Вообще училище было замечательное. Я считаю, что оно мне больше дало, чем консерватория. Может потому, что по возрасту важнее было училище. Консерватория что дала? Свободу в первую очередь. Ведь самое главное, за что я благодарен Владимиру Георгиевичу Фере – я не чувствовал насилия: «Вот так, а не иначе пиши». В этом я тоже вижу скрытые проявления определенной смелости в те годы, потому что при всем своем консерватизме, он ученикам предлагал делать многое самостоятельно. Я писал у него, помню, такую «a la Хиндемит», конструктивистскую сонату виолончельную. Так он не то, чтобы одобрял ее, но как бы и не запрещал. Потом, как вы знаете, в консерватории была замечательная фонотека – форменное открытие для очень многих студентов. Вот там уж я наслушался!
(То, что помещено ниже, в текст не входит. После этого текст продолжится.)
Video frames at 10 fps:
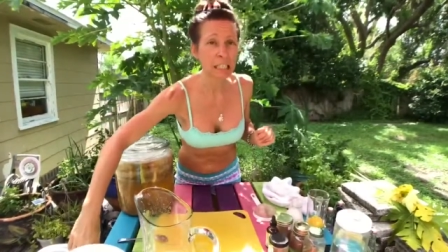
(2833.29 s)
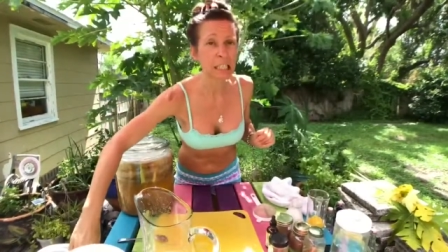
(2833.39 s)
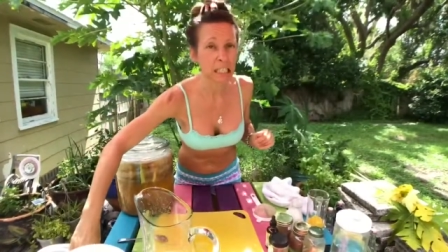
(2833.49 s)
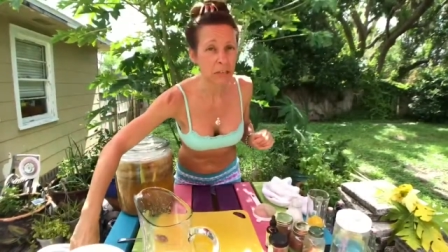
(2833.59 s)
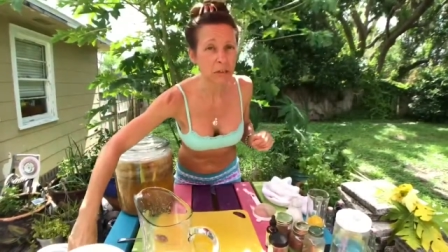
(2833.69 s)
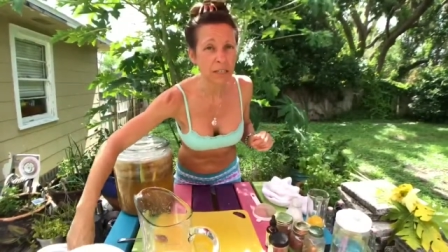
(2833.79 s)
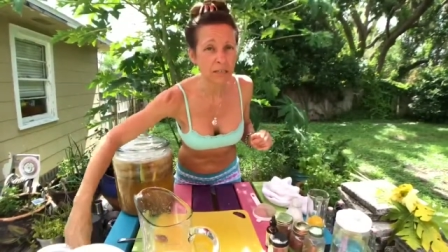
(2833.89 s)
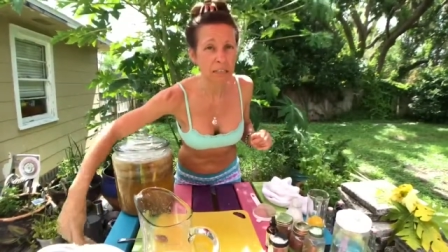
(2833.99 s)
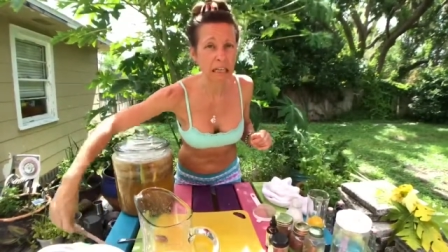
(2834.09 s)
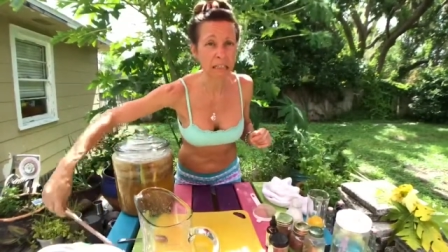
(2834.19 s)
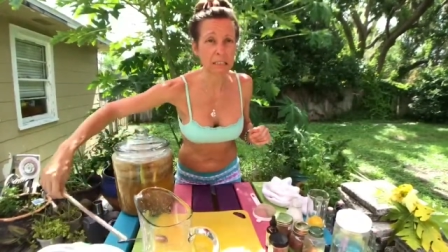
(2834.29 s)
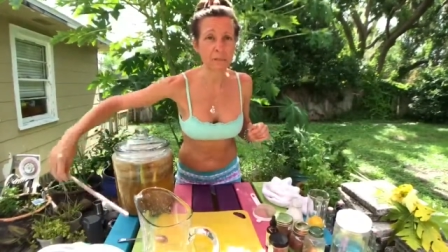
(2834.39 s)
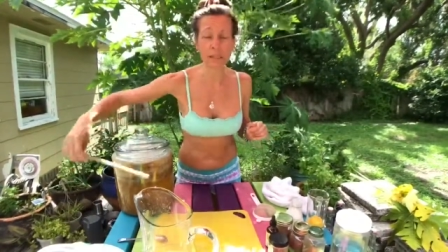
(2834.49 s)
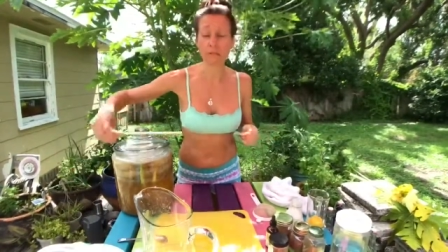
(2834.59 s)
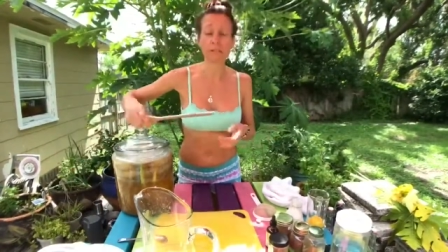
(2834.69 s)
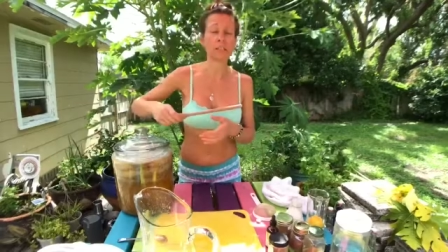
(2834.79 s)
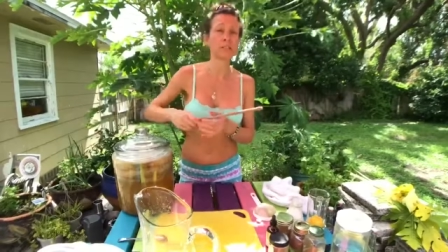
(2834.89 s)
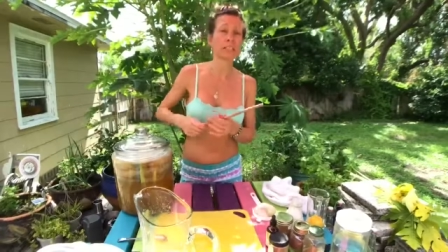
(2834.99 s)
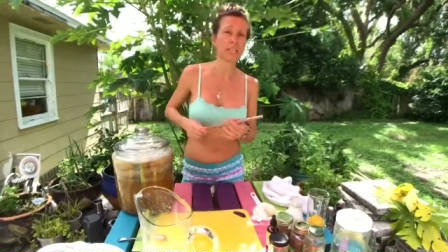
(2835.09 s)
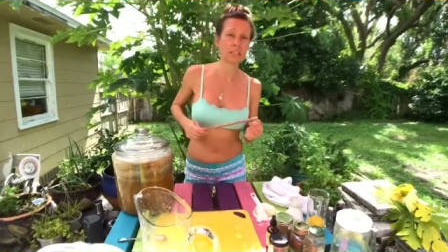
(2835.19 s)
you know what I'm talking about it
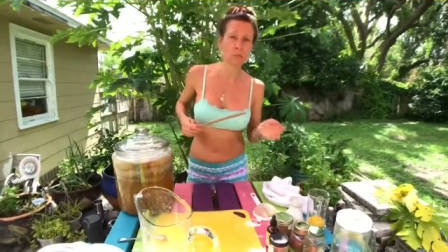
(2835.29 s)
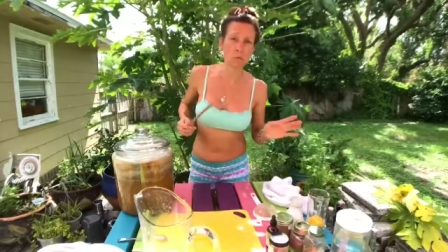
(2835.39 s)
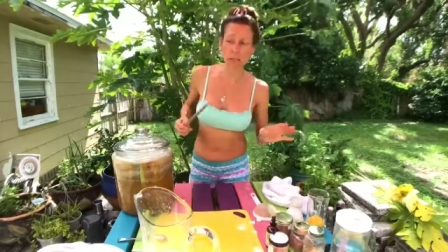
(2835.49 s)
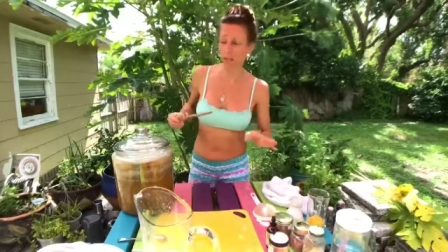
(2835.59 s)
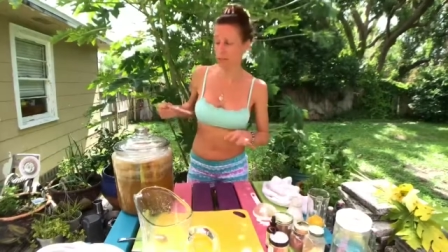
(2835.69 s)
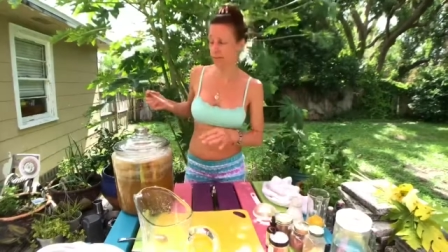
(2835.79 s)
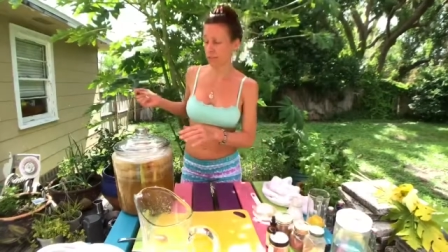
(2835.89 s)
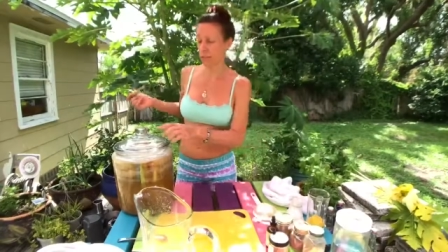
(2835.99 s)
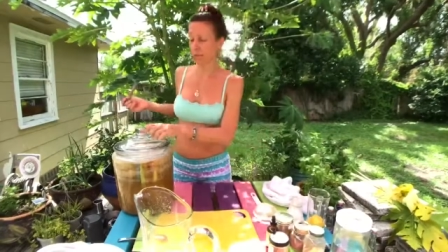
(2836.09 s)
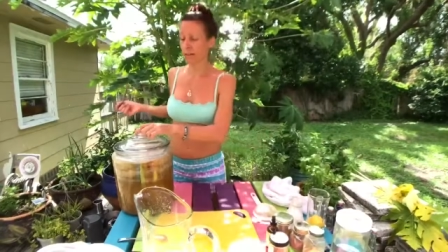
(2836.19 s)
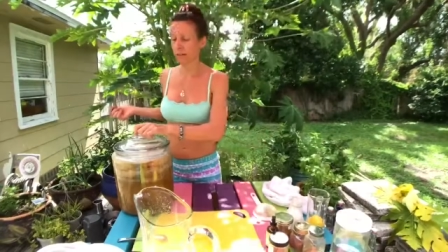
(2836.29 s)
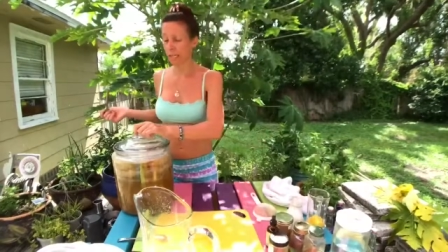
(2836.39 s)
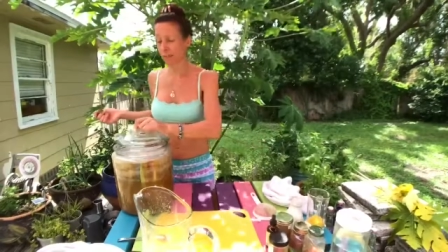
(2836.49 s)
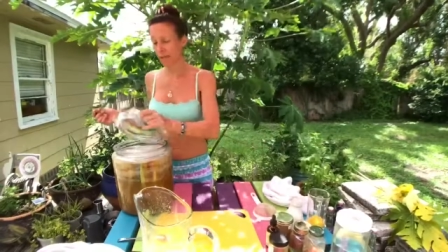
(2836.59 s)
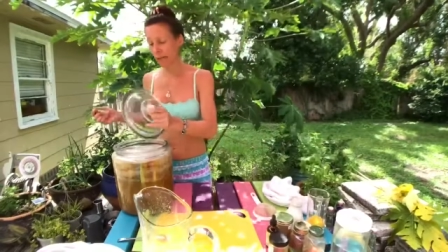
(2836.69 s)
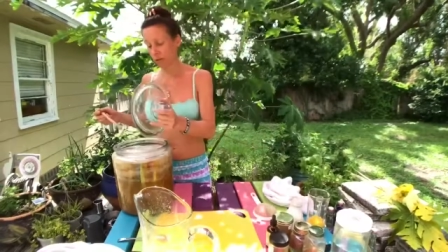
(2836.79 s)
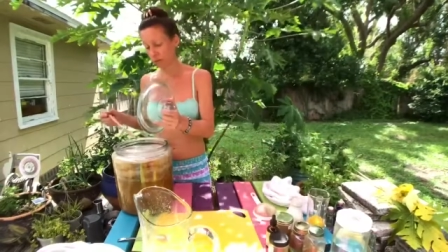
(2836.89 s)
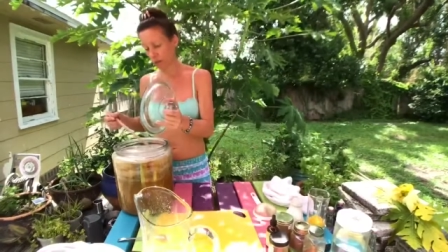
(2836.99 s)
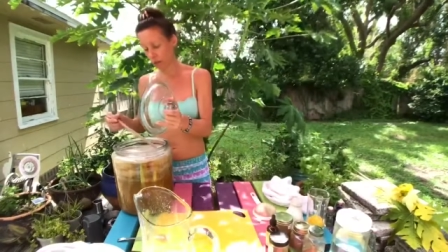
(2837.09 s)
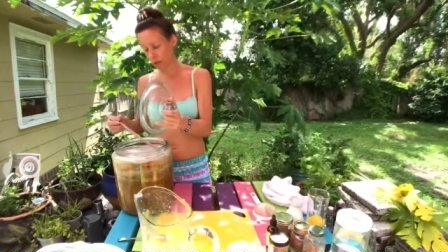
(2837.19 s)
only takes once to freak you out and get
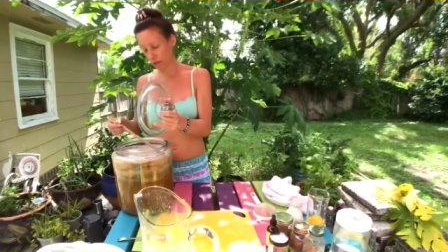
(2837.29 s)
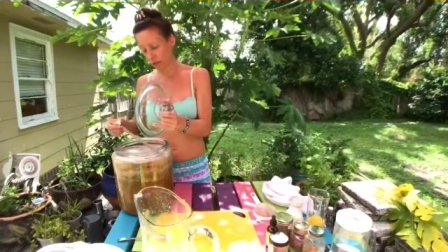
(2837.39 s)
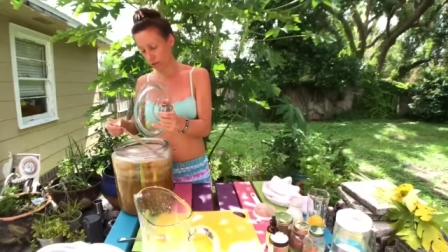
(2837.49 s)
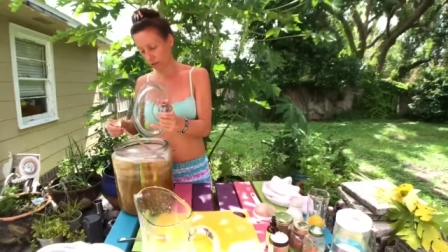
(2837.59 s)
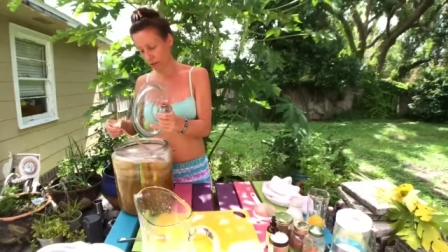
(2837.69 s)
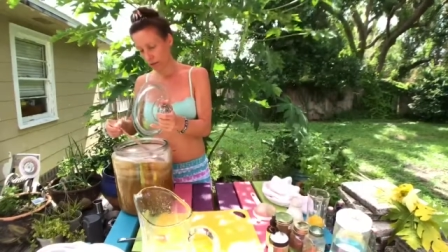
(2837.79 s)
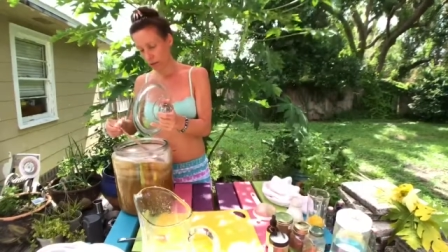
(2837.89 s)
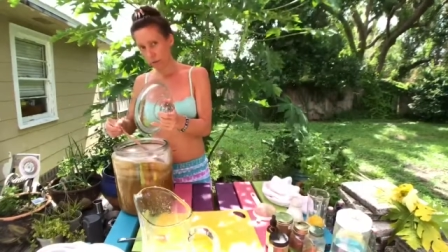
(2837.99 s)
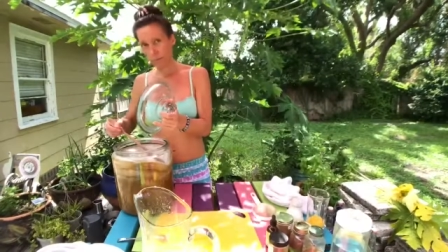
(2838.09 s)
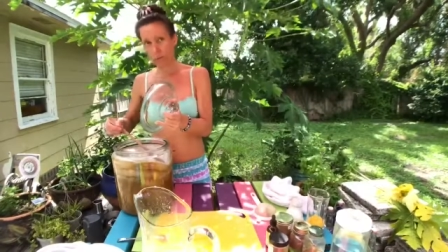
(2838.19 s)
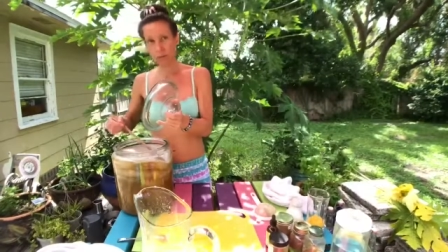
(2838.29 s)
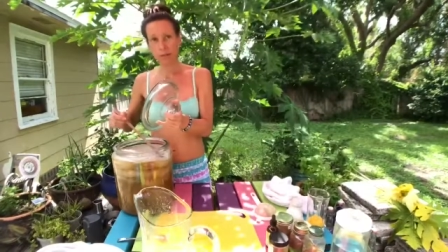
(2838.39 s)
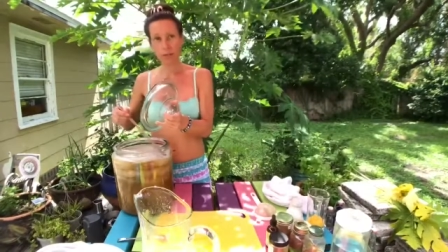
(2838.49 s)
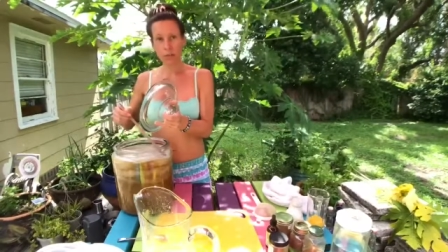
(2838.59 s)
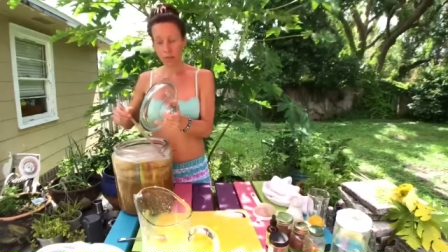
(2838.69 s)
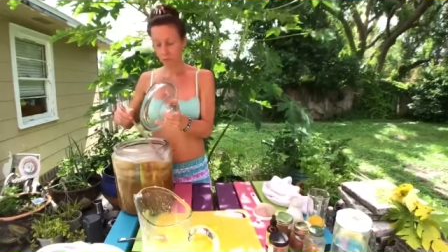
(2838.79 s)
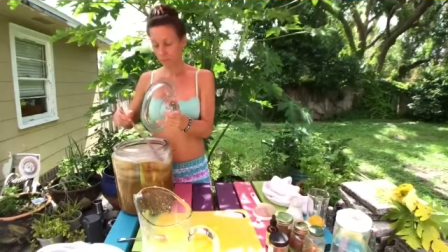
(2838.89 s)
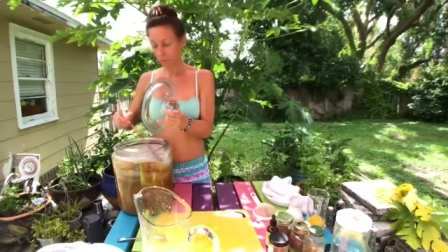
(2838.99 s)
extra cautious so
– А кто преподавал вам фортепиано?
– По фортепиано я первый год учился (или даже меньше того) у Фишмана – гениального музыканта, но не удержался в его классе.
– Почему?
– Наверное, я был очень легкомысленный, а он же гений абсолютный (даже такие, знаете, бетховенские растрепанные волосы). Я к нему прихожу с первой фугой из ХТК, что-то там «ковыряю», а он говорит: «Встань! – сам сел за инструмент, – Слушай!» Ну, я сразу понял, что никогда так не сыграю. По-моему, он играл не хуже Рихтера. И к тому же давал какие-то совершенно зверские упражнения, которые я просто не вынес…
Потом я учился у Леонилы Петровны Просыпаловой. С ней у меня были сердечные отношения, и они сохранились до сих пор.
– Скажите, пожалуйста, училищные опусы все пропали?
– Нет, кое-что осталось. В частности, сохранилась «Скрипичная соната» – сочинение, с которым я кончал музыкальное училище.